### Task brief
Copy only the lines from the one containing "[0:12.60-0:13.50]" through the final line of the records below, exactly as written, with no pictures.

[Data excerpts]
== Segment start ==

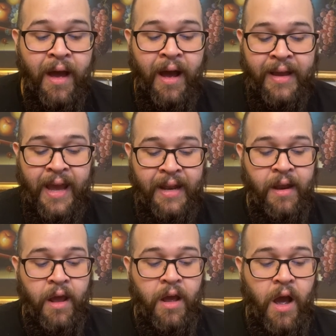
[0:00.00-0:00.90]
Again,
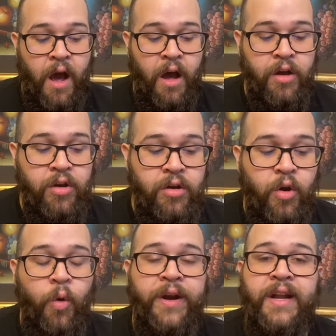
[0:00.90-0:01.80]

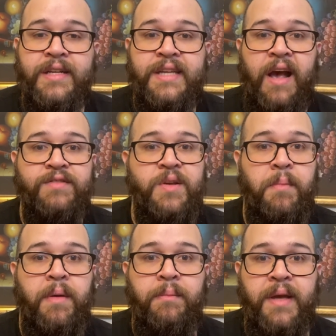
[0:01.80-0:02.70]
Corey does have some
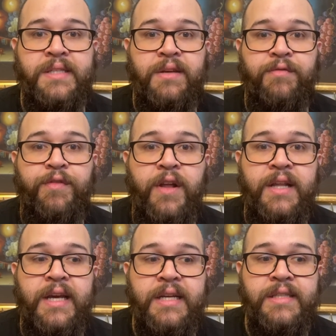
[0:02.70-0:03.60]
amazing
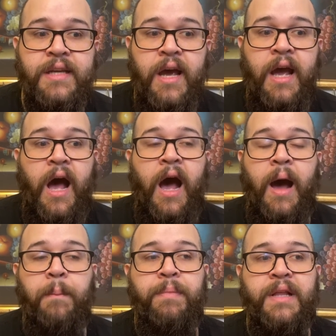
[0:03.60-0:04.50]
affiliates.
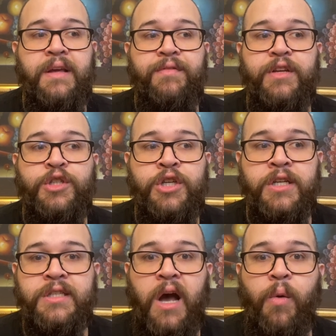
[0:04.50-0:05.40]
I believe he
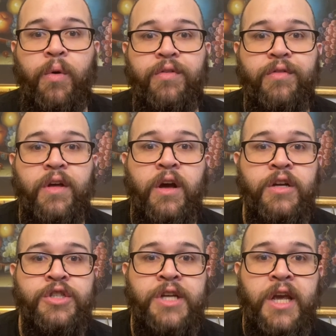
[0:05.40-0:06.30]
just got with
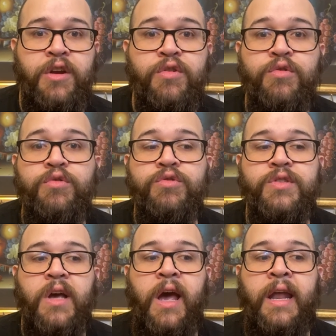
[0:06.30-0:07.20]
J.
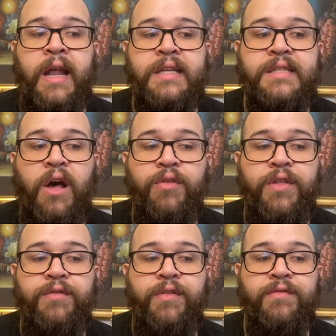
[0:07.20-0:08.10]
Cruz, and that's
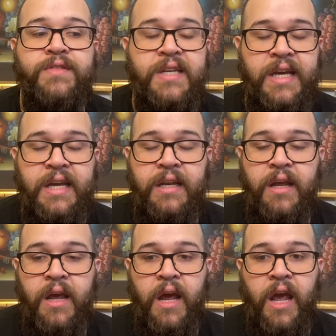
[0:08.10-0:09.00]
Healthy 15.
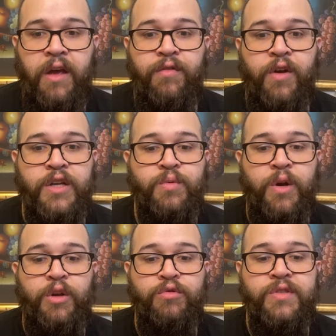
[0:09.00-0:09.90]
If you guys want
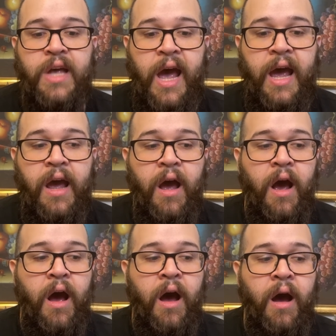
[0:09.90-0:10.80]
to use that,
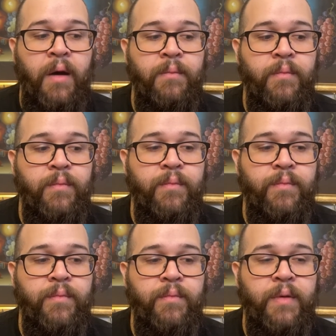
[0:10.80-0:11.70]

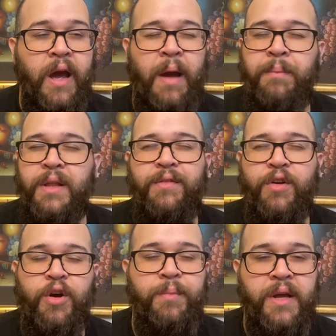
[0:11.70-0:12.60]
I believe it
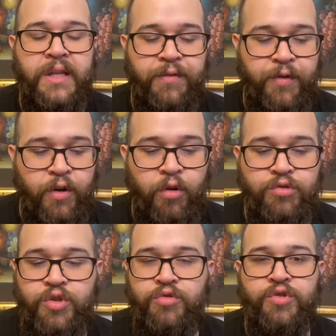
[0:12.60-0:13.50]
could be a different code
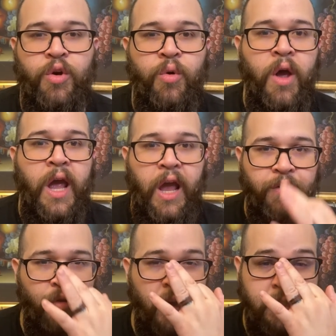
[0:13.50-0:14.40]
too. So
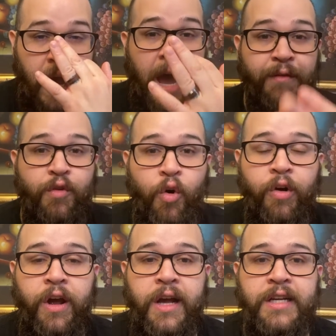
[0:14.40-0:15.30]
if you guys have
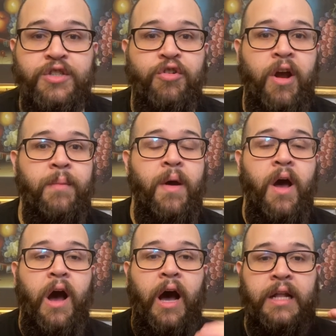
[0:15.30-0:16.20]
Corey on Instagram,
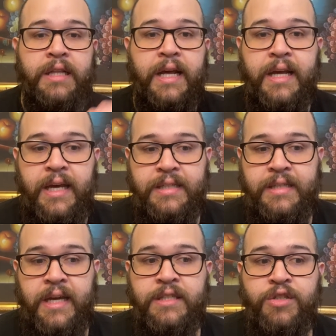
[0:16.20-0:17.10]
I'll link his
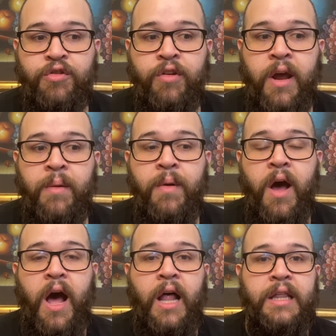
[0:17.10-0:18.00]
Instagram.
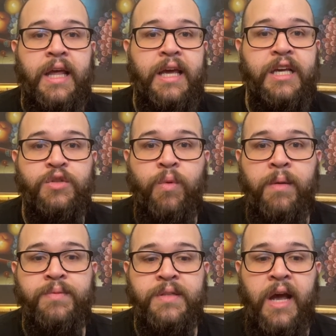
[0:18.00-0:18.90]
I'll link his
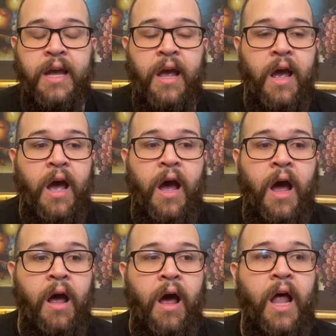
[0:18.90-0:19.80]
website.
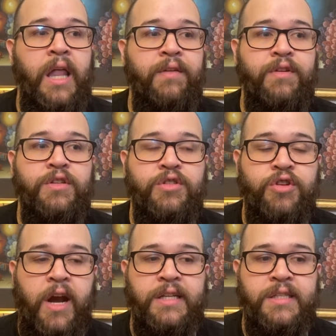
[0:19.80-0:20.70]
I'll even
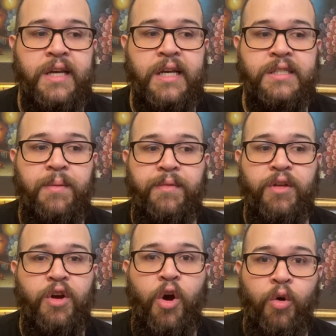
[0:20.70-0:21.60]
try to get some of
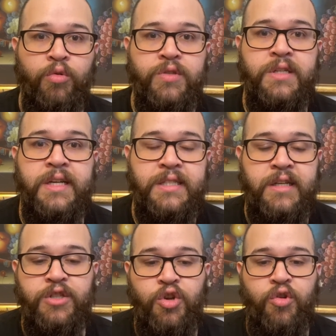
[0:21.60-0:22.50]
the codes
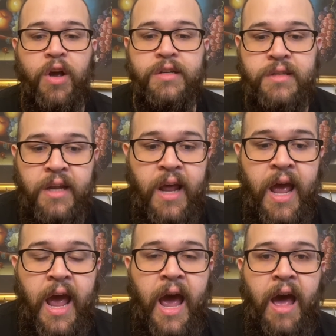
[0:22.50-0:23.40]
listed so you guys can
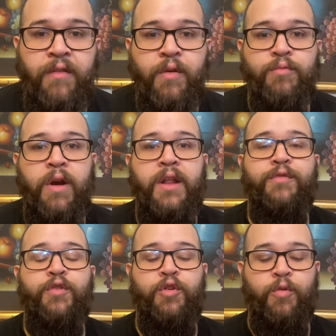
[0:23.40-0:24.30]
have them ready
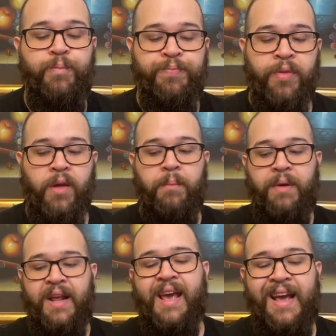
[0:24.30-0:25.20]
for you.
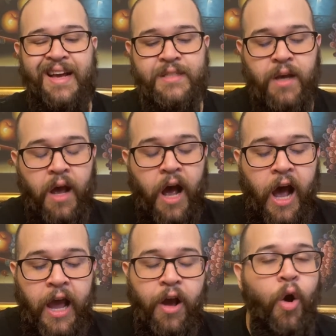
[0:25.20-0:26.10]
But again, guys,
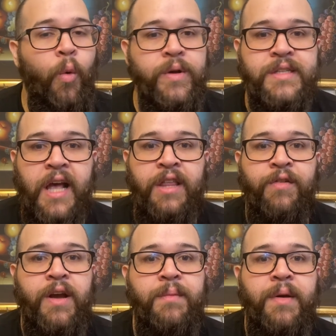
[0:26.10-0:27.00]
I always highly
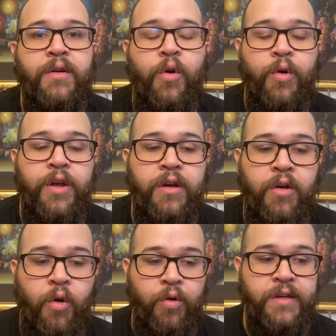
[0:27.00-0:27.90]
recommend Corey.
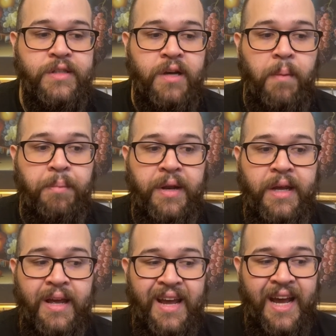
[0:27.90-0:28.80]
Corey's
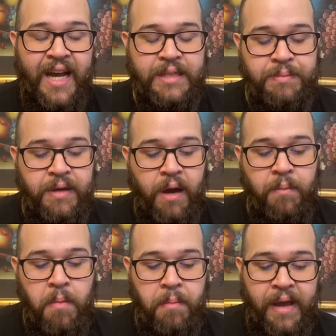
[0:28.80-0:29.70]
company has become
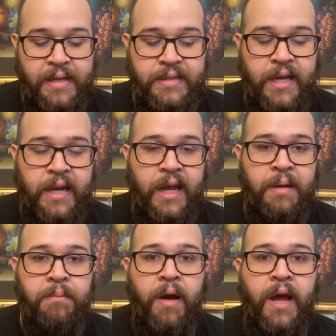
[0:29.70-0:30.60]
a mainstay
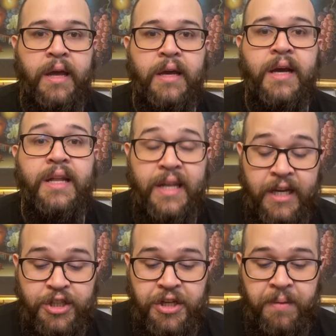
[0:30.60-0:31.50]
in my
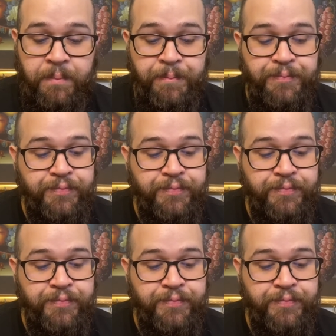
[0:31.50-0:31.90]
collection.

== Segment end ==

### Answer section
[0:12.60-0:13.50]
could be a different code
[0:13.50-0:14.40]
too. So
[0:14.40-0:15.30]
if you guys have
[0:15.30-0:16.20]
Corey on Instagram,
[0:16.20-0:17.10]
I'll link his
[0:17.10-0:18.00]
Instagram.
[0:18.00-0:18.90]
I'll link his
[0:18.90-0:19.80]
website.
[0:19.80-0:20.70]
I'll even
[0:20.70-0:21.60]
try to get some of
[0:21.60-0:22.50]
the codes
[0:22.50-0:23.40]
listed so you guys can
[0:23.40-0:24.30]
have them ready
[0:24.30-0:25.20]
for you.
[0:25.20-0:26.10]
But again, guys,
[0:26.10-0:27.00]
I always highly
[0:27.00-0:27.90]
recommend Corey.
[0:27.90-0:28.80]
Corey's
[0:28.80-0:29.70]
company has become
[0:29.70-0:30.60]
a mainstay
[0:30.60-0:31.50]
in my
[0:31.50-0:31.90]
collection.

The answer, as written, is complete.